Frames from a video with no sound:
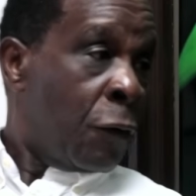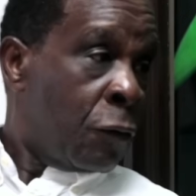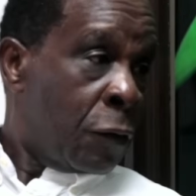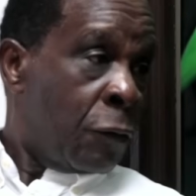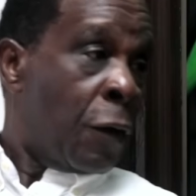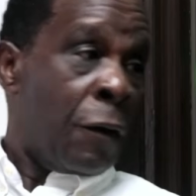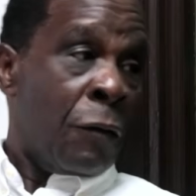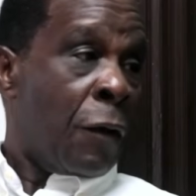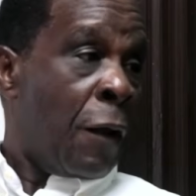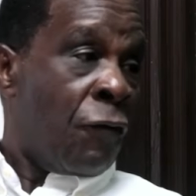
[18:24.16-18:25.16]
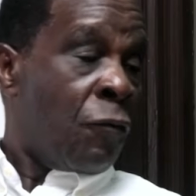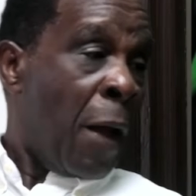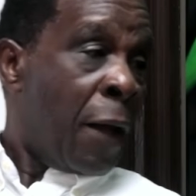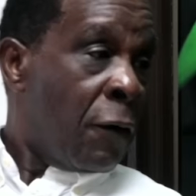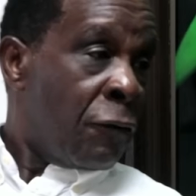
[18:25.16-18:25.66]
against
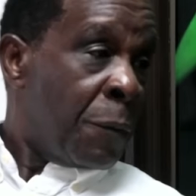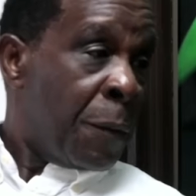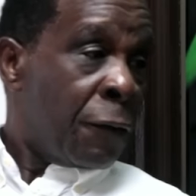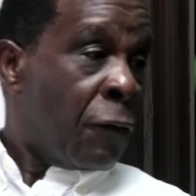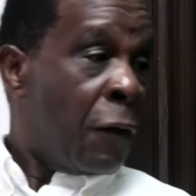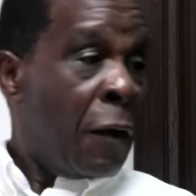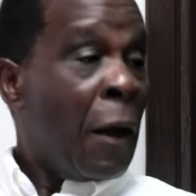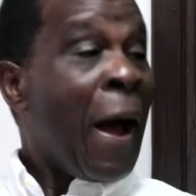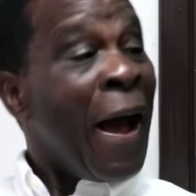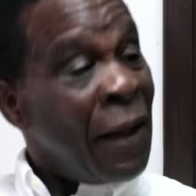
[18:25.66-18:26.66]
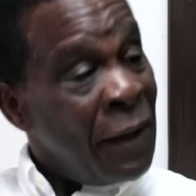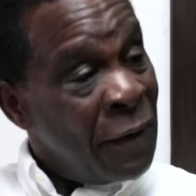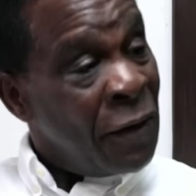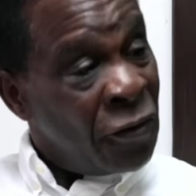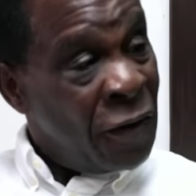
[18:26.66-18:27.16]
my government, I
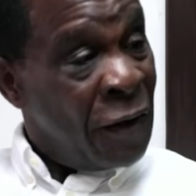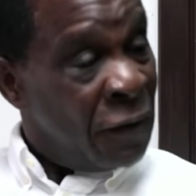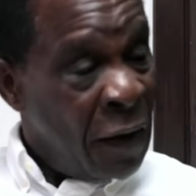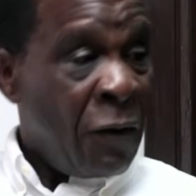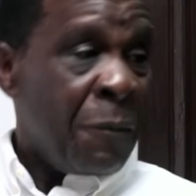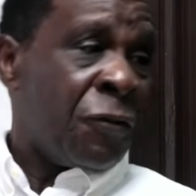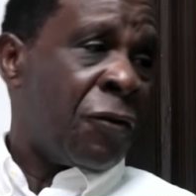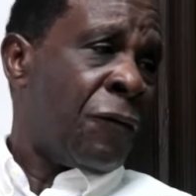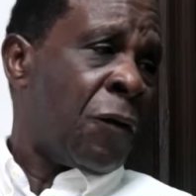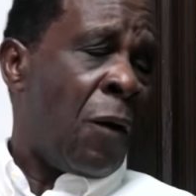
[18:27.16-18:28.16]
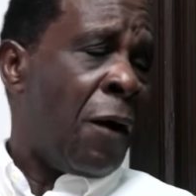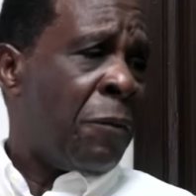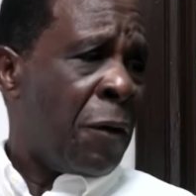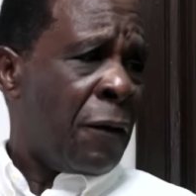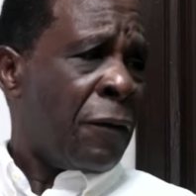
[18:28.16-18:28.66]
initiated a commission's inquiry
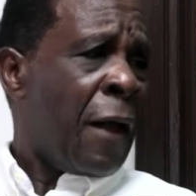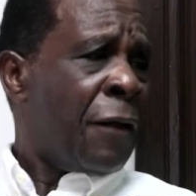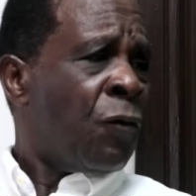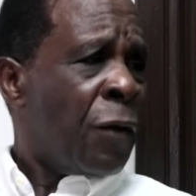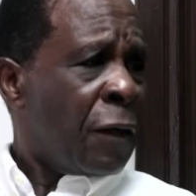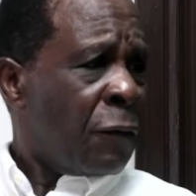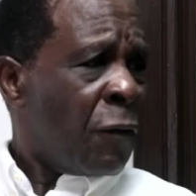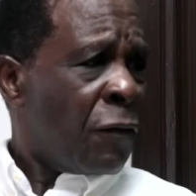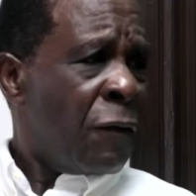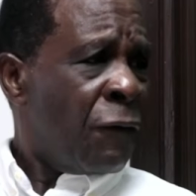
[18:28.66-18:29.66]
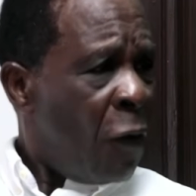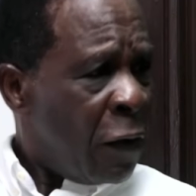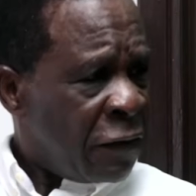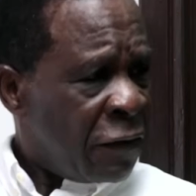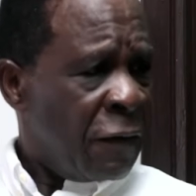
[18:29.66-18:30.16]
because I knew that it was
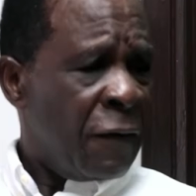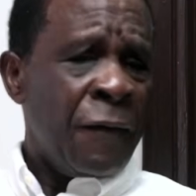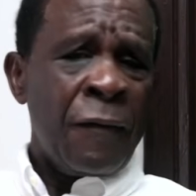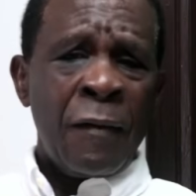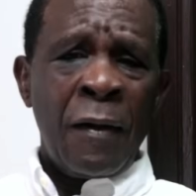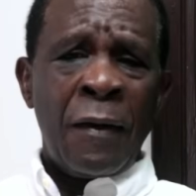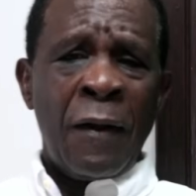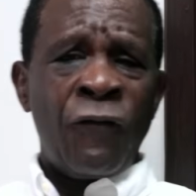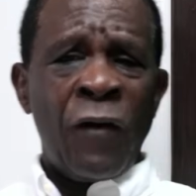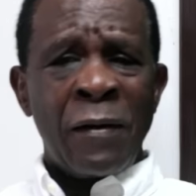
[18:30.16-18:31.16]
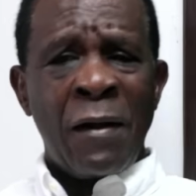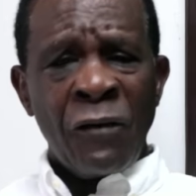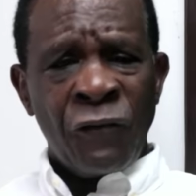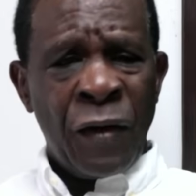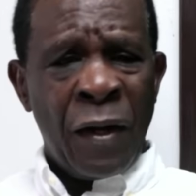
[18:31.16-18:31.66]
false. And I felt
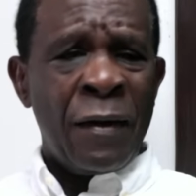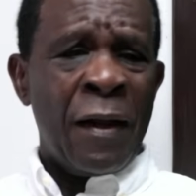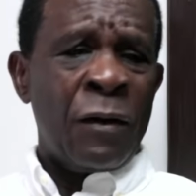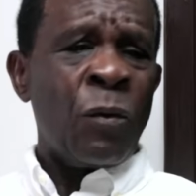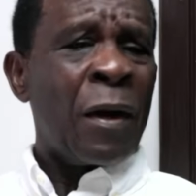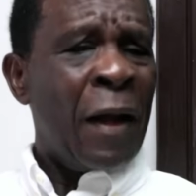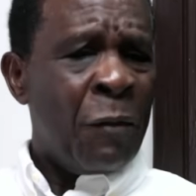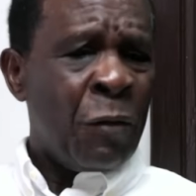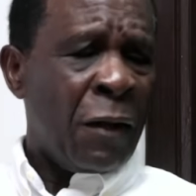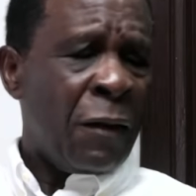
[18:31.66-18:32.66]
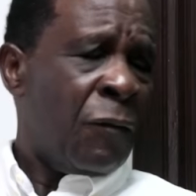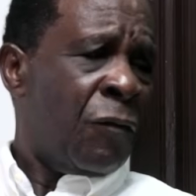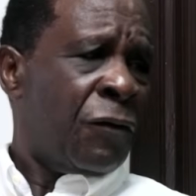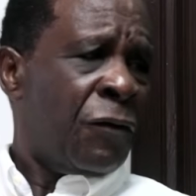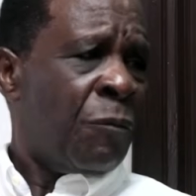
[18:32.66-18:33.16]
confident that it would clear me,
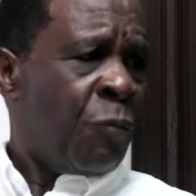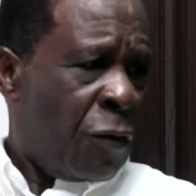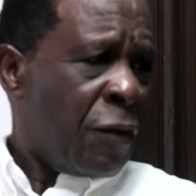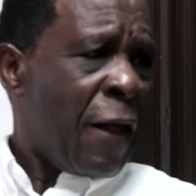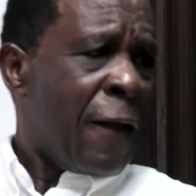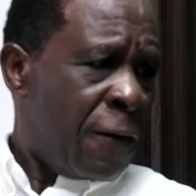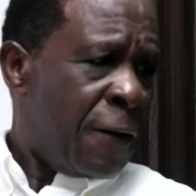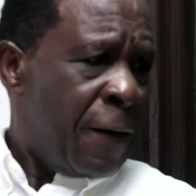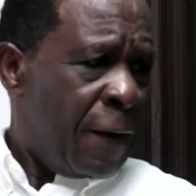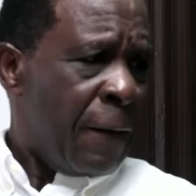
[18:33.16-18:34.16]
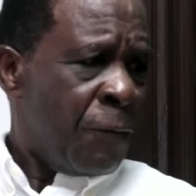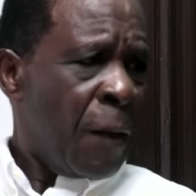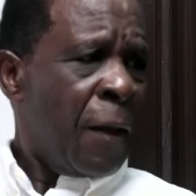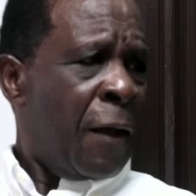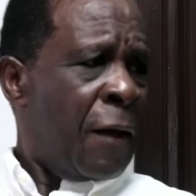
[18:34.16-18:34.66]
which it precisely did.
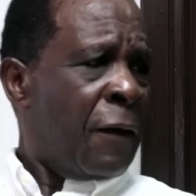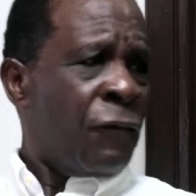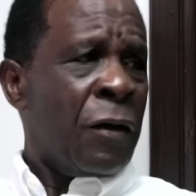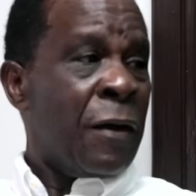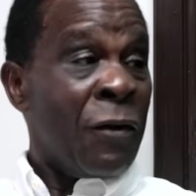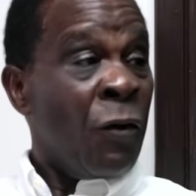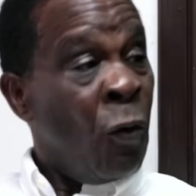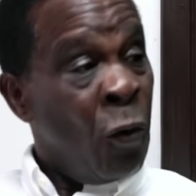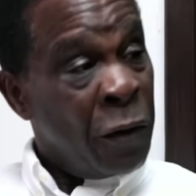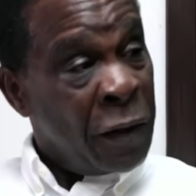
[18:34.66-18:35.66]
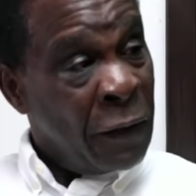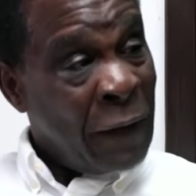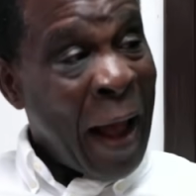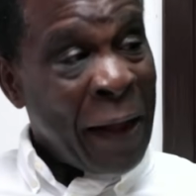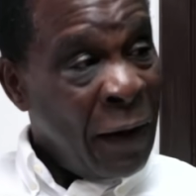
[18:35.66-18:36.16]
And that whole thing
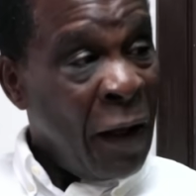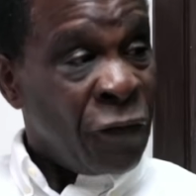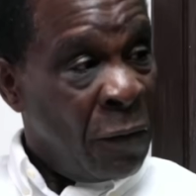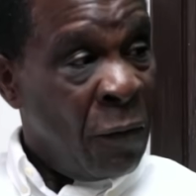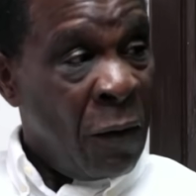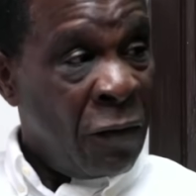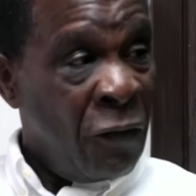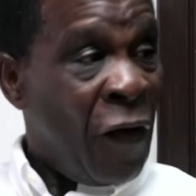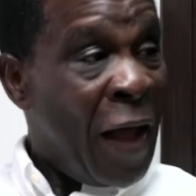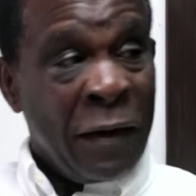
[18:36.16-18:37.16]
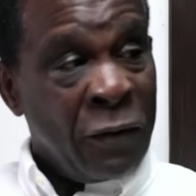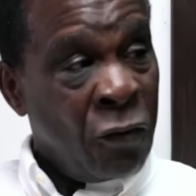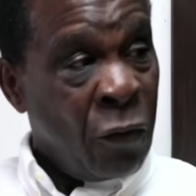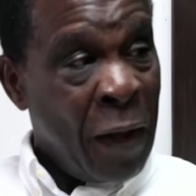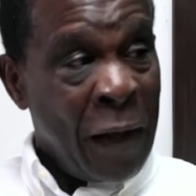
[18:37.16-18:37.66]
died afterwards. If I didn't do that,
★ ★ ★ ★ ★ ★ ★
**Exercise directions:** All records above should be duplicated exactly, with the pictures omitted.

**Answer to this exercise:**
Frames from a video with no sound:
[18:24.16-18:25.16]
[18:25.16-18:25.66]
against
[18:25.66-18:26.66]
[18:26.66-18:27.16]
my government, I
[18:27.16-18:28.16]
[18:28.16-18:28.66]
initiated a commission's inquiry
[18:28.66-18:29.66]
[18:29.66-18:30.16]
because I knew that it was
[18:30.16-18:31.16]
[18:31.16-18:31.66]
false. And I felt
[18:31.66-18:32.66]
[18:32.66-18:33.16]
confident that it would clear me,
[18:33.16-18:34.16]
[18:34.16-18:34.66]
which it precisely did.
[18:34.66-18:35.66]
[18:35.66-18:36.16]
And that whole thing
[18:36.16-18:37.16]
[18:37.16-18:37.66]
died afterwards. If I didn't do that,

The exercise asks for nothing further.